INTERROGATOR: Let me presume to guess: Your father was deeply influenced by your grandfather’s belief that only science could save China. And you were deeply influenced by your father.
YE:
INTERROGATOR: We have already obtained all the Trisolaran messages intercepted by the Adventists.
YE: Oh … what happened to Evans?
INTERROGATOR: He died during the operation to capture
YE: Was there a lot of data?
INTERROGATOR: Yes, about twenty-eight gigabytes.
YE: That’s impossible. Interstellar communication is very inefficient. How can so much data have been transmitted?
INTERROGATOR: We thought so at first, too. But things were not at all as we had imagined—not even in our boldest, most fantastic imaginations. How about this? Please read this section of the preliminary analysis of the captured data, and you can see the reality of the Trisolaran civilization, compared with your beautiful fantasies.
32
Trisolaris: The Listener
The Trisolaran data contained no descriptions of the biological appearance of Trisolarans. Since humans would not lay eyes on actual Trisolarans until more than four hundred years later, Ye could only envision the Trisolarans as humanoid as she read the messages. She filled in the blanks between the lines with her imagination.
* * *
Listening Post 1379 had already been in existence for more than a thousand years. There were several thousand posts like it on Trisolaris, all of them dedicating their efforts to detecting possible signs of intelligent life in the universe.
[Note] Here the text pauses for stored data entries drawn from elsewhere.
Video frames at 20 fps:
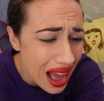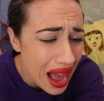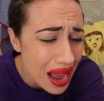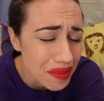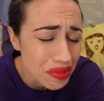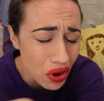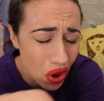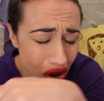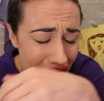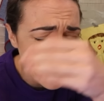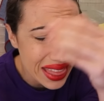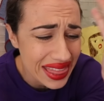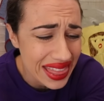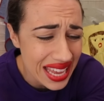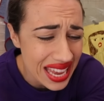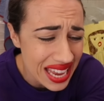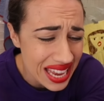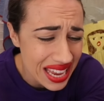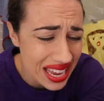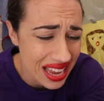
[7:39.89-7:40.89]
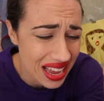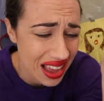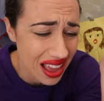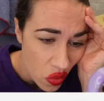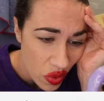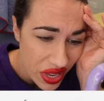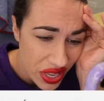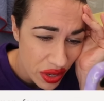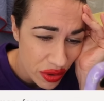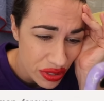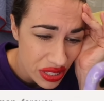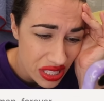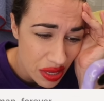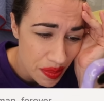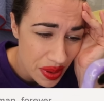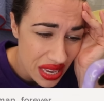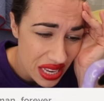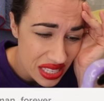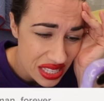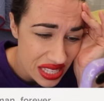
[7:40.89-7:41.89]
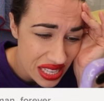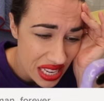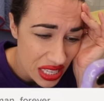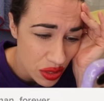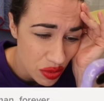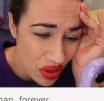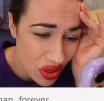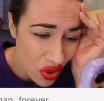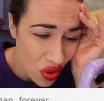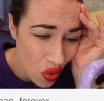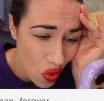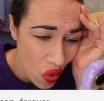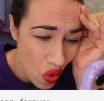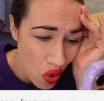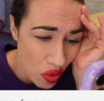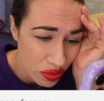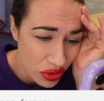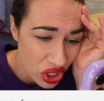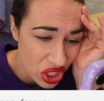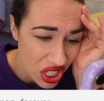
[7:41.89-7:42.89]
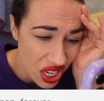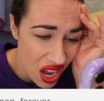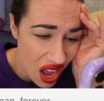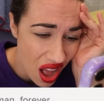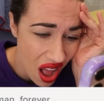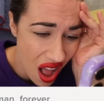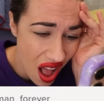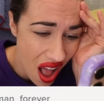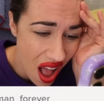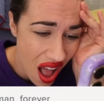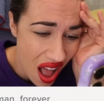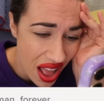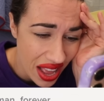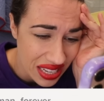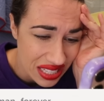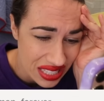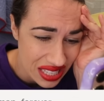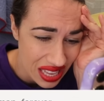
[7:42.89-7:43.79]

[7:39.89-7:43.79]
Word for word: I'm we used to be obsessed with her on Jihaha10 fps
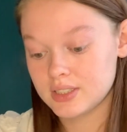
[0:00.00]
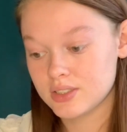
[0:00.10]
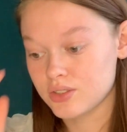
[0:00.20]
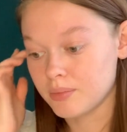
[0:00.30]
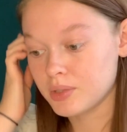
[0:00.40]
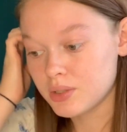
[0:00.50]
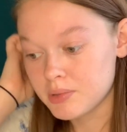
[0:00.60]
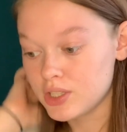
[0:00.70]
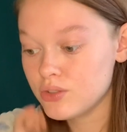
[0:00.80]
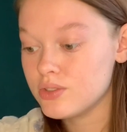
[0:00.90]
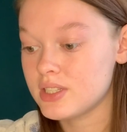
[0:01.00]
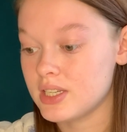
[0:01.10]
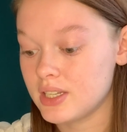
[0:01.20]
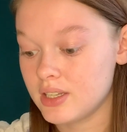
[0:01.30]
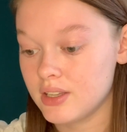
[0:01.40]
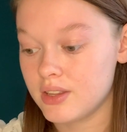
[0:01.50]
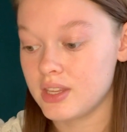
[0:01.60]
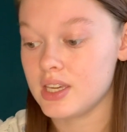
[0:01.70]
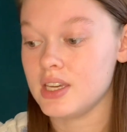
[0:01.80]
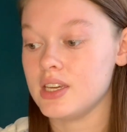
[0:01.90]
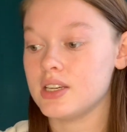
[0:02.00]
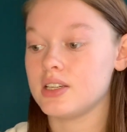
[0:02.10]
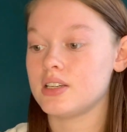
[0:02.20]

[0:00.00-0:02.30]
So I'm going to be using theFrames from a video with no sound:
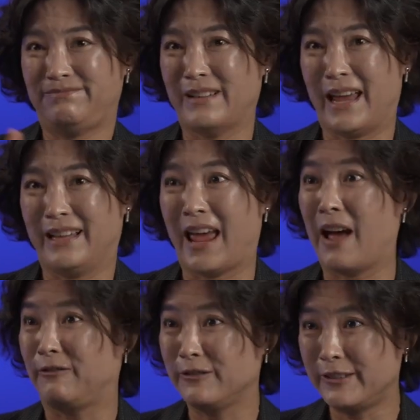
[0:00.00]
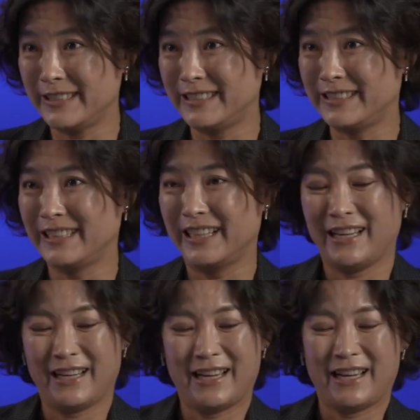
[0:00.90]
and affluence,
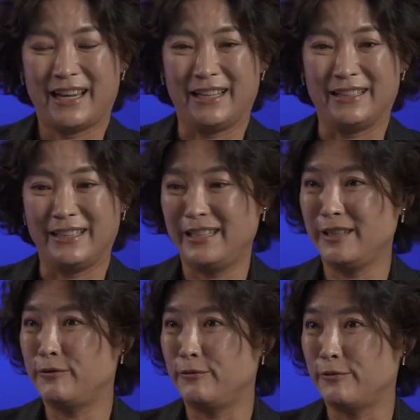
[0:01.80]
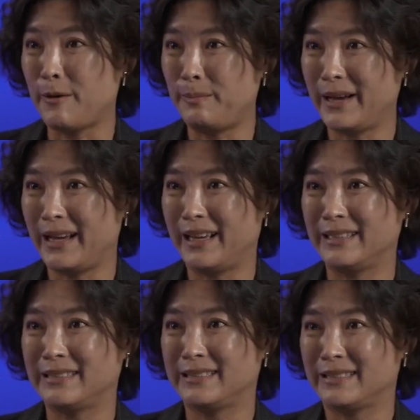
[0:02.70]
mm-hmm. and he grew up
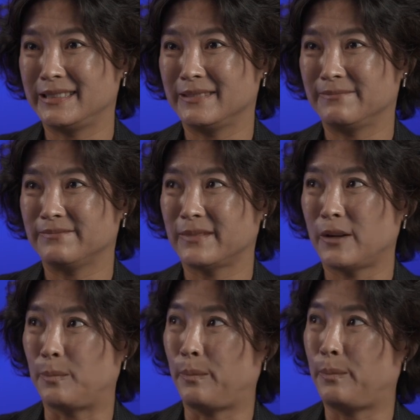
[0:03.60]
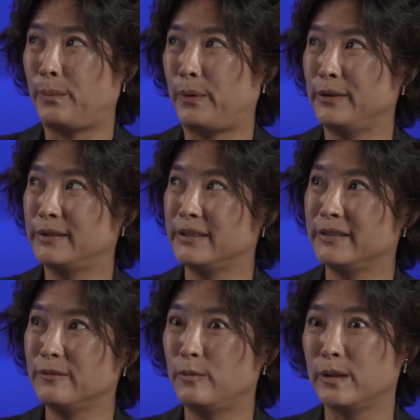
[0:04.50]
as a
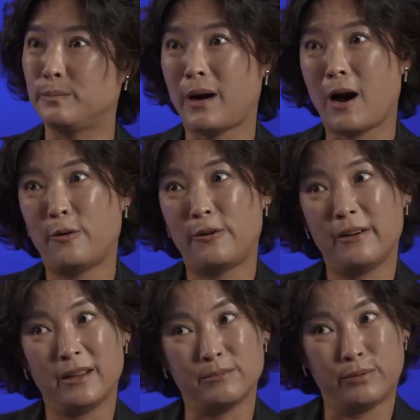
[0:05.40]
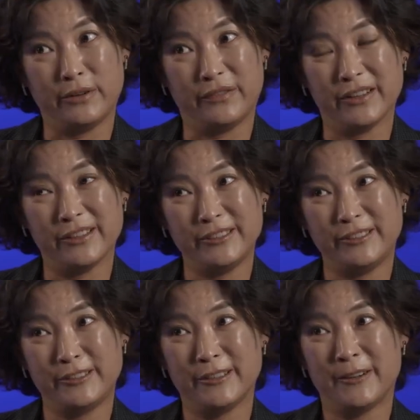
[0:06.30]
person with power and
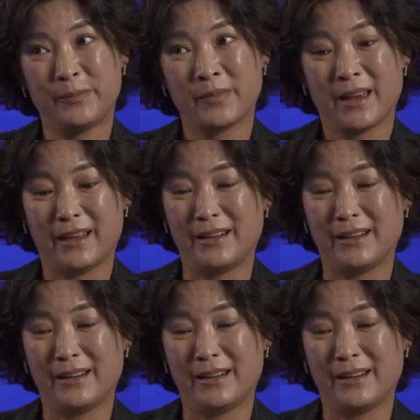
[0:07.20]
privilege, yeah.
Initially, each listening post had several hundred listeners, but as technology advanced, there was only one person on duty. Being a listener was a humble career. Though they lived in listening posts that were kept at a constant temperature, with support systems that guaranteed their survival without requiring them to dehydrate during Chaotic Eras, they also had to live their lives within the narrow confines of these tiny spaces. The amount of joy they got from Stable Eras was far less than others got.
The listener at Post 1379 looked through the tiny window at the world of Trisolaris outside. This was a Chaotic Era night. The giant moon had not yet risen, and most people remained in dehydrated hibernation. Even plants had instinctively dehydrated and turned into lifeless bundles of dry fiber lying against the ground. Under the starlight, the ground looked like a giant sheet of cold metal.
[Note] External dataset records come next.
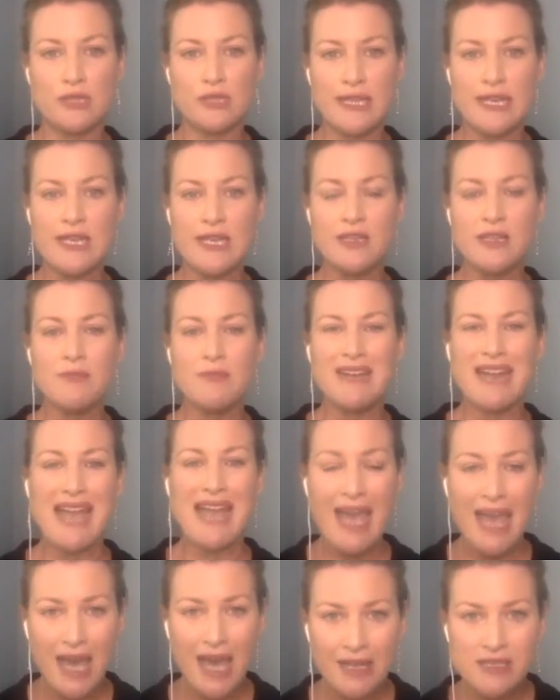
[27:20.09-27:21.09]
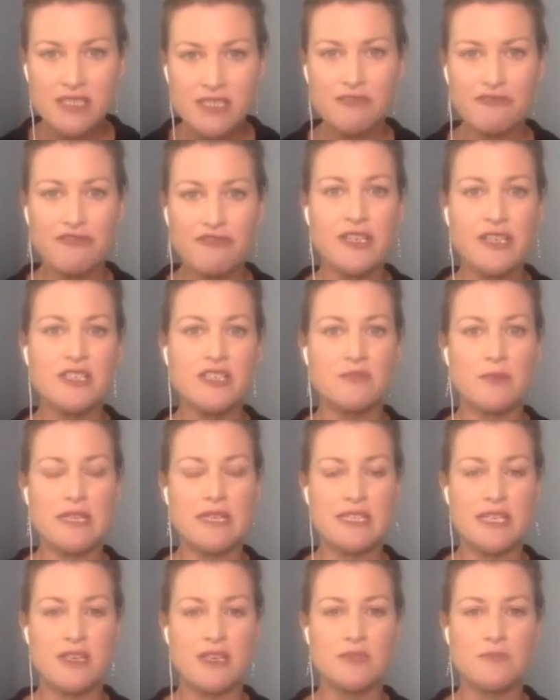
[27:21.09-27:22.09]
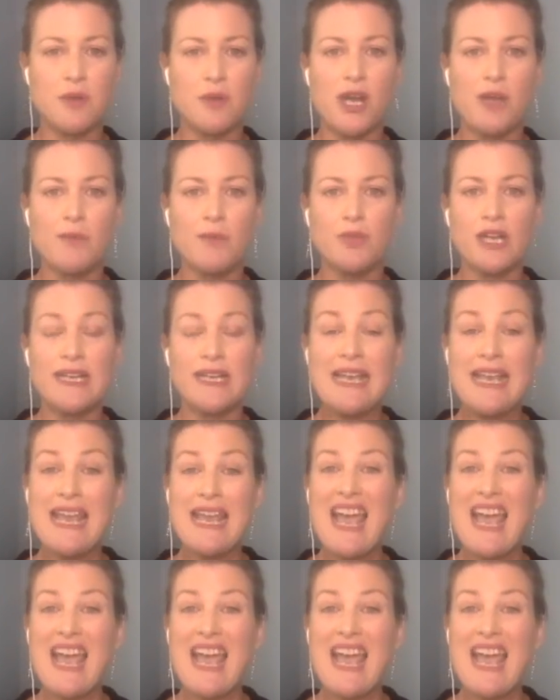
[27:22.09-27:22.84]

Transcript: leading them and how does it fit into my sales pipeline?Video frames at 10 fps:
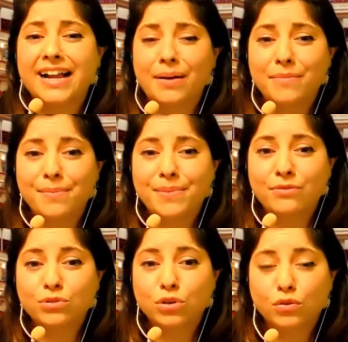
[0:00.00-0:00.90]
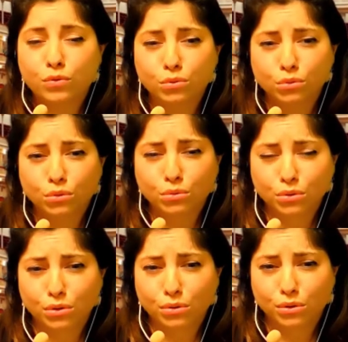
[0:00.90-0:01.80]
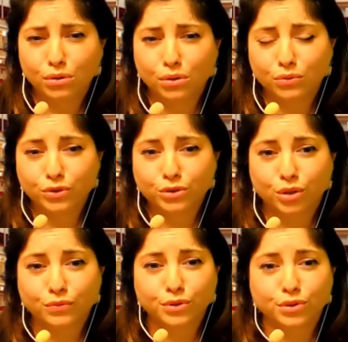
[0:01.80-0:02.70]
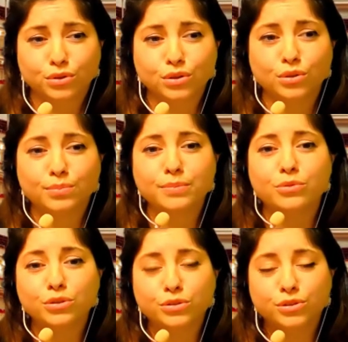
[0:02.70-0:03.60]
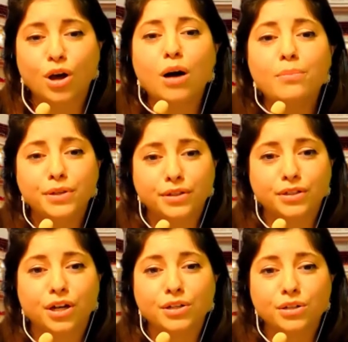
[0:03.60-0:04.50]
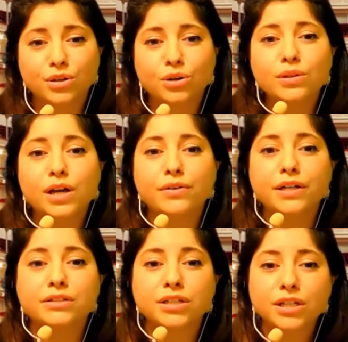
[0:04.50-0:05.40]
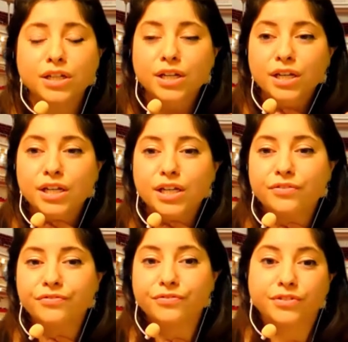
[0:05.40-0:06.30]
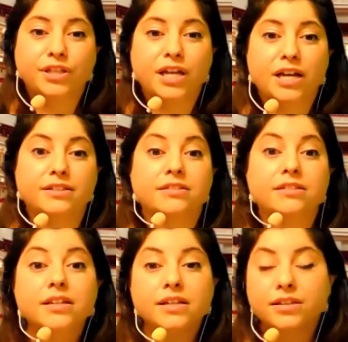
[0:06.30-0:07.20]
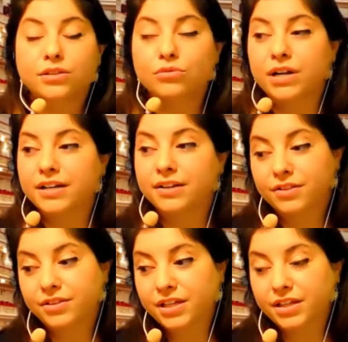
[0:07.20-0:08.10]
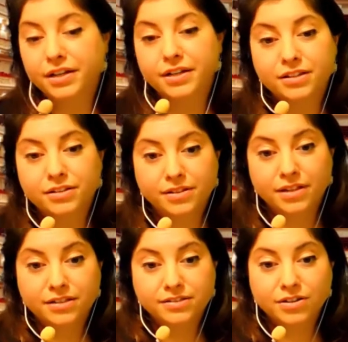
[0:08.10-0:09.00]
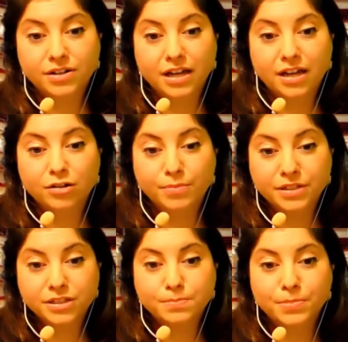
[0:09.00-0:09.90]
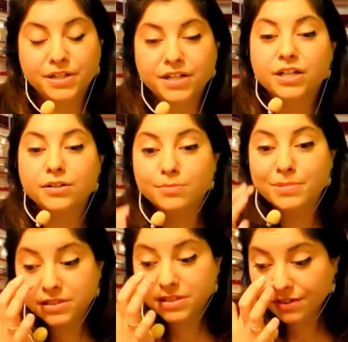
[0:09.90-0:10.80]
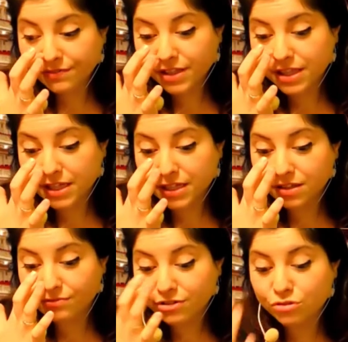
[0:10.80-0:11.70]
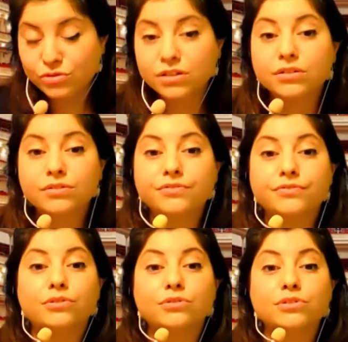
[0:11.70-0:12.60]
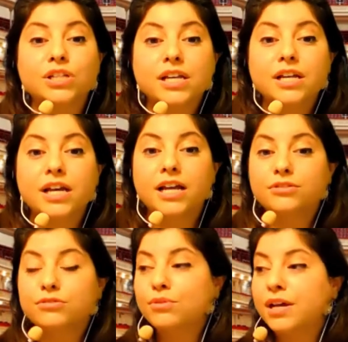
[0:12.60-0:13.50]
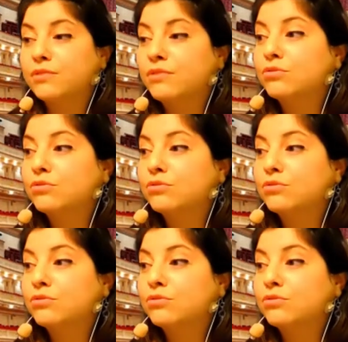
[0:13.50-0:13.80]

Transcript: maybe I would go for something that's a little bit more sobby and kind of low larynx if that's the right thing and that's going to help us. But specifically the ventricular folds, and to anyone who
This was the loneliest time. In the deep silence of midnight, the universe revealed itself to its listeners as a vast desolation. What the listener of Post 1379 disliked the most was seeing the waves that slowly crawled across the display, a visual record of the meaningless noise the listening post picked up from space. He felt this interminable wave was an abstract view of the universe: one end connected to the endless past, the other to the endless future, and in the middle only the ups and downs of random chance—without life, without pattern, the peaks and valleys at different heights like uneven grains of sand, the whole curve like a one-dimensional desert made of all the grains of sand lined up in a row: lonely, desolate, so long that it was intolerable. You could follow it and go forward or backward as long as you liked, but you’d never find the end.
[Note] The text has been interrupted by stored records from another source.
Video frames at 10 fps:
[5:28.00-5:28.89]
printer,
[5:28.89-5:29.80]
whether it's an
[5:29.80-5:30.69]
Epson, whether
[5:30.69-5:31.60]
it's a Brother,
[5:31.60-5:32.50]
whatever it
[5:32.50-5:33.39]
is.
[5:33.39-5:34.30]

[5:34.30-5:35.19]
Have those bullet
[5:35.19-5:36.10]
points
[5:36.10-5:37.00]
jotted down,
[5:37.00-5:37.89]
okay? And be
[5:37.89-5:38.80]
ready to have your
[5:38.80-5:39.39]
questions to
On this day, however, the listener saw something odd when he glanced at the waveform display. Even experts had a hard time telling with the naked eye whether a waveform carried information. But the listener was so familiar with the noise of the universe that he could tell that the wave that now moved in front of his eyes had something extra. The thin curve, rising and falling, seemed to possess a soul. He was certain that the radio signal before him had been modulated by intelligence.
He rushed in front of another terminal and checked the computer’s rating of the signal’s recognizability: a Red 10. Before this, no radio signal received by the listening post had ever garnered a recognizability rating above a Blue 2. A Red rating meant the likelihood that the transmission contained intelligent information was greater than 90 percent. A rating of Red 10 meant the received transmission contained a self-interpreting coding system! The deciphering computer worked at full power.
Still caught up by the dizzying excitement and confusion, the listener stared at the waveform display. Information continued to stream from the universe into the antenna. Because of the self-interpreting code, the computer was able to perform real-time translation, and the message began to show up immediately.
The listener opened the resulting document, and, for the first time, a Trisolaran read a message from another world.